As the elder child, Nidali receives outsized attention from her parents, which also comes with outsized punishment. It isn’t until Gamal gets older and Baba is unemployed that Baba begins to beat Gamal daily. Still, Mama and Baba do not pay much attention to Gamal’s life; once the family moves to America, they do not realize at first that Gamal’s grades are slipping and that he has started to become rebellious, listening to rap music and taking up skateboarding.

As a child, Gamal is fearful of Baba and his violence, but like the rest of his family, Gamal becomes more defiant as the book goes on, daring to make his own choices and explore American culture.

Fakhr

Fakhr is a secondary character and Nidali’s male love interest.

Fakhr is an Egyptian boy who Nidali meets him at school in Kuwait. His full name is Fakhr el-Din, which means “the pride of religion” (116). Nidali describes him as curly-haired, and she thinks he “looks Chinese” as well as Egyptian (116). Fakhr tells Nidali that he is actually part Japanese, though he admits he may be lying, caricaturing characters’ struggles with their multicultural identity in the novel. Nidali and Fakhr meet while in detention.

Fakhr often uses sarcasm and evasion when speaking with Nidali, especially in the early days of their flirtation.
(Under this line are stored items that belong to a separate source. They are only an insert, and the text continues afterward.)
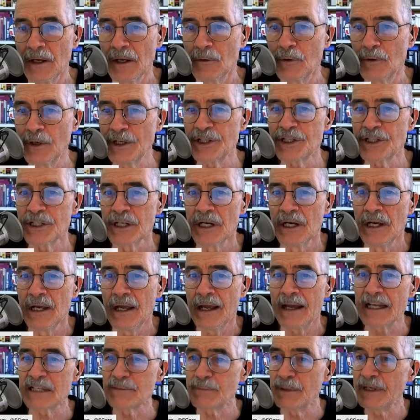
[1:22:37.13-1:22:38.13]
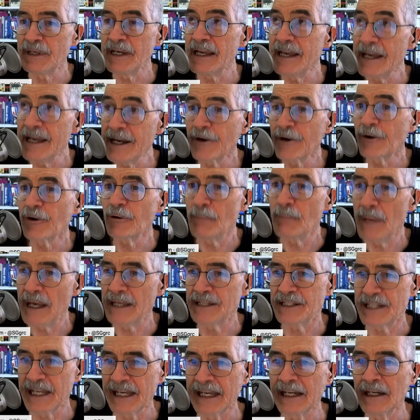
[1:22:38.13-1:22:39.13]
which has been
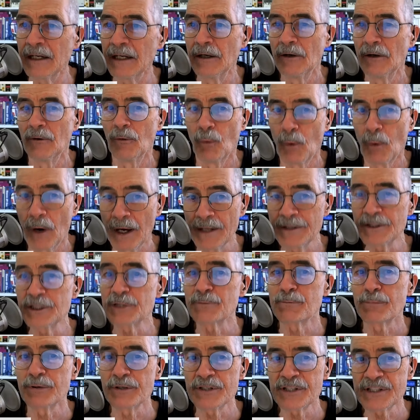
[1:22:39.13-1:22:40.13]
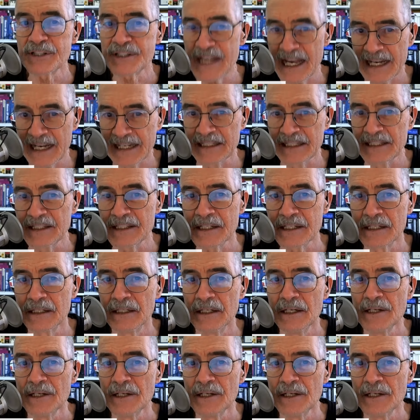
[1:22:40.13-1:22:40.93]
incrementing once per second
Although Fakhr treats Nidali disdainfully and even uses derogatory words when addressing her, Nidali becomes smitten with him and they eventually begin dating in secret. Nidali and Fakhr’s relationship, which is characterized by verbal sparring, serves as a minor example of Relationships as War. While Nidali explores her sexuality with multiple characters over the course of the novel, her explorations with Fakhr are some of the most formative.